The interested reader can find some information in Mateljevic paper: The
lower bound for the modulus of the derivatives and Jacobian of
harmonic injective mappings V3.
For example, Lewy's theorem is false
in dimensions higer than two (see Duren book p. 25-27 for Wood's
counterexample).
Consider the polynomial map from $\mathbb{R}^3$ to
$\mathbb{R}^3$ defined by $h(x,y,z)=(u,v,w)$, where
$$u = x^3 -3xz^2 + yz,\quad v=y-3xz, \quad w=z\,. $$
Since $z=w$, $u= x^3 + z v = x^3 + v w$, we find $x= \sqrt[3]{u-v w} $ and therefore $y=v+3xz= v +3xw= v +3w \sqrt[3]{u-v w} $, we conclude that $h$ is injective.

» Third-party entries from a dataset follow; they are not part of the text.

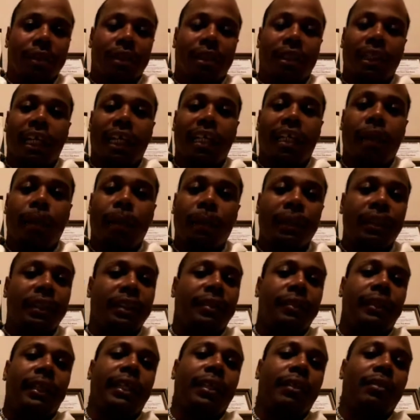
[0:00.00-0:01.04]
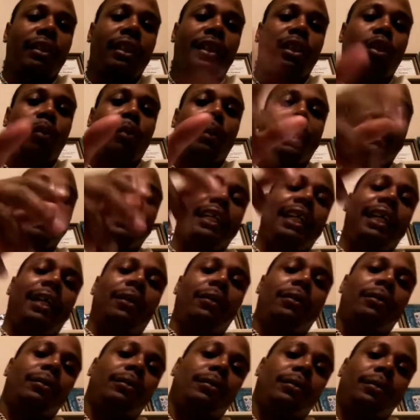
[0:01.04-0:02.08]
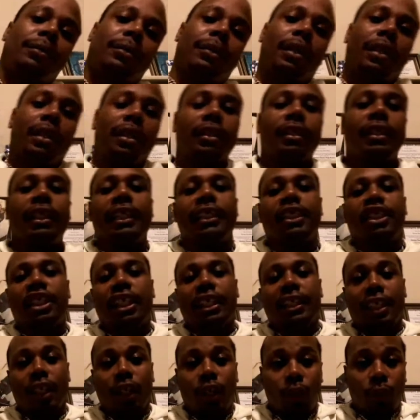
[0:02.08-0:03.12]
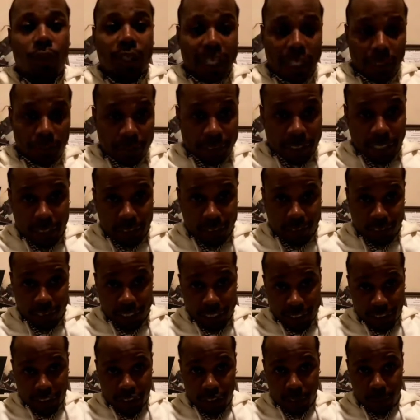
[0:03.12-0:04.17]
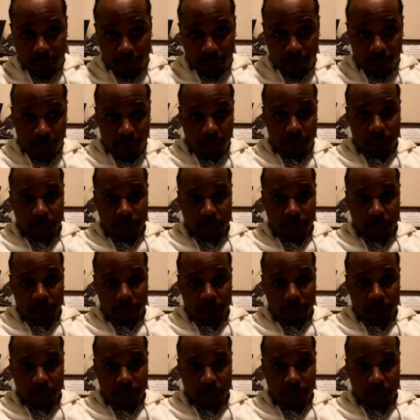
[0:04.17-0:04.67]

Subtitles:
Lock up in the cells, ain't nobody out. They'll shut the whole countdown for that shit, boy.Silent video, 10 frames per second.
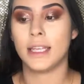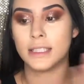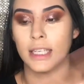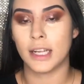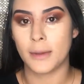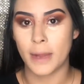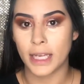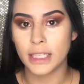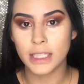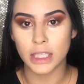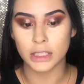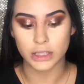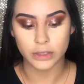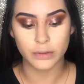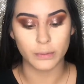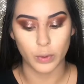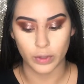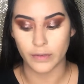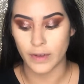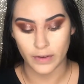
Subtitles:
Like I said, I'm adding a little more of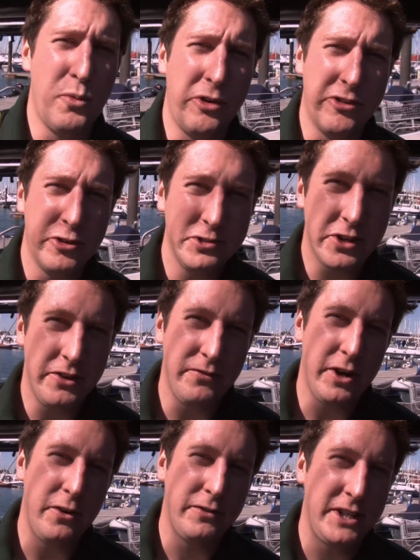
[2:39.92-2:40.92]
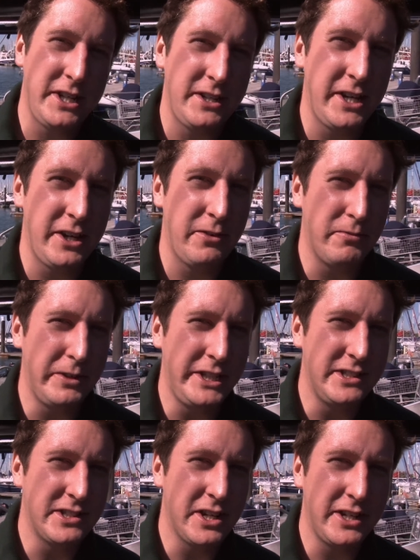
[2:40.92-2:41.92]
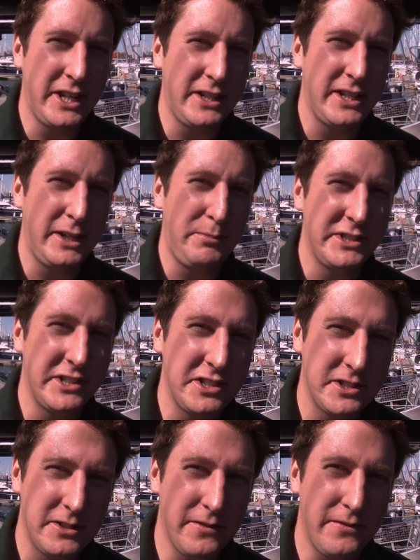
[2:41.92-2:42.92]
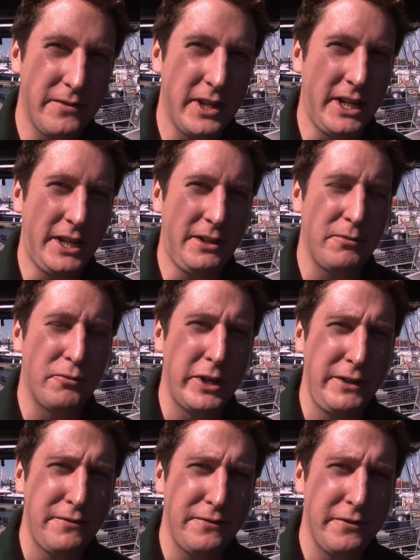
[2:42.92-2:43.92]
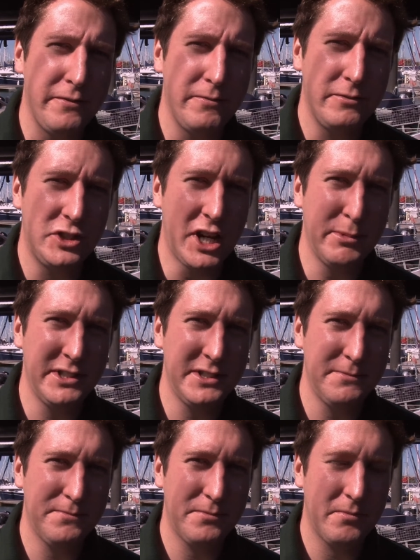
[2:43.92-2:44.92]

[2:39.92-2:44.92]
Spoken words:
We were also involved in redesigning the position of the reef jammers.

A calculation shows that $h$ has the Jacobian
$$ J_h(x,y,z)= 3x^2,$$
%\,
which vanishes on the plane $x=0$.
identifier 1805.02979 and is available at:
http://arxiv.org/abs/1805.02979
[1] Schwarz lemma and distortion for harmonic functions via length and area, 8 May 2018.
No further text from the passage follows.